One of my friends, in response to an issue close to my heart, expressed appreciation for open conversation, and reminded me that at the root of the topic is a heart issue. But what makes my heart better than someone else’s? And if we as Christian’s are not of one heart, what does this say about us? How can we possible believe in the same God if this God is different in the heart of each of us?
I am all for friendly discussion.
But where do we draw the line? When does open dialogue become toxic disparagement?
For me, this is one of those “what would Jesus do” situations.
Again, I am no theologian.
I honestly don’t think that Jesus would have Facebook, were he walking the earth today.
When I think about how Jesus spoke truth in the face of darkness, he did it in a relational way. He did it face to face.
I recently finished both of Bob Goff’s books. Life changers, right there. The central message that I took away from these reads is that people don’t want your opinions, but they do want their love, no strings attached, and this sends a bigger message about Jesus than anything else.
Again, from an intellectual standpoint, I agree with this 100%. I just haven’t quite figured out how to love people without any strings – aka me and my big opinions – attached.
But the first step for me, was that I left Facebook and all it’s Christian drama behind. Who has time for that anyways?
I think that there is a time and a place for open discussion, but that is among friends, and should take place face to face.
We aren’t doing anyone any good by debating our distentions on Facebook people. If you have an opinion and want to share it, find a friend. If you don’t like the way another Christian is living or what they are saying, remember to examine your own log before you call out their speck.

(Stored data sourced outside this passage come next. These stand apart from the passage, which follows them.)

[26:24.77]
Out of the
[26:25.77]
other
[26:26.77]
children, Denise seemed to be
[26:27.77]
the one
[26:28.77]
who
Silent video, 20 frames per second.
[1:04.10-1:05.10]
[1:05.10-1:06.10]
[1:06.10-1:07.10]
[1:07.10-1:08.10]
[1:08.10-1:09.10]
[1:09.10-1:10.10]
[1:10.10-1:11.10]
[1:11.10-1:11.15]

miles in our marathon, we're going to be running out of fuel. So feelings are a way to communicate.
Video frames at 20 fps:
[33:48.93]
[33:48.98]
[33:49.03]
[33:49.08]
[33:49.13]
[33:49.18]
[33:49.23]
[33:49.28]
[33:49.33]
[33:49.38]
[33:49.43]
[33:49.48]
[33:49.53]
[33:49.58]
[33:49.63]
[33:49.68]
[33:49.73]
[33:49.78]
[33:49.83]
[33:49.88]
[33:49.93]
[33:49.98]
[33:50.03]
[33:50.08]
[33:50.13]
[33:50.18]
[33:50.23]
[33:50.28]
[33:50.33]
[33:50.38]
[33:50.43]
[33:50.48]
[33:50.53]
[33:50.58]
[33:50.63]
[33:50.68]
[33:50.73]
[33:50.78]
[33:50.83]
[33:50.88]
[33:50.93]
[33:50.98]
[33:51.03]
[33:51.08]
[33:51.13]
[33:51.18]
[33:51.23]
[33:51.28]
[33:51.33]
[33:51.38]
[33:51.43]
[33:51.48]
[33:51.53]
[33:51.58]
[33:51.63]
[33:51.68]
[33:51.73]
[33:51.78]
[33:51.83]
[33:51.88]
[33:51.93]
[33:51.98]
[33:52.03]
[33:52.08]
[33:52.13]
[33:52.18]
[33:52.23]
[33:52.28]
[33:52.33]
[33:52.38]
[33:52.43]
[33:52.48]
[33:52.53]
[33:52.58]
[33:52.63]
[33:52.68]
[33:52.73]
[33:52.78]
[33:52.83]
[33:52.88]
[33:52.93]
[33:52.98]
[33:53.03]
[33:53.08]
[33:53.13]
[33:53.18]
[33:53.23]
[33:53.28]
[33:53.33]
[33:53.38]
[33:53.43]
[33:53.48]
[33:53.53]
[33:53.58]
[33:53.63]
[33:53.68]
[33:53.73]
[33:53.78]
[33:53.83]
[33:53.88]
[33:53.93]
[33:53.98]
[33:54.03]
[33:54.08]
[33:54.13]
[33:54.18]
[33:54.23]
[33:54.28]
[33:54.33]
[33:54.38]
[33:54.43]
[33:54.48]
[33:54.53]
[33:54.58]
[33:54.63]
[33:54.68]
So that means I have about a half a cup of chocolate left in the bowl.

I still don’t claim to understand exactly how 1 Corinthians 1:10 is possible. I really haven’t the slightest idea. And this still makes me really mad. I’d really just like everyone to agree with me – pride and selfishness openly acknowledged here. We are the worst of people. We are the worst enemy of our brothers and sisters, the enemy within.
So while I might be unhappy, it will only last a moment in the timeline of my life.
Because I’ve got a purpose.
I’ll just be over here trying to follow my own advice. And figuring out a way to love people the way Bob Goff describes…just like Jesus.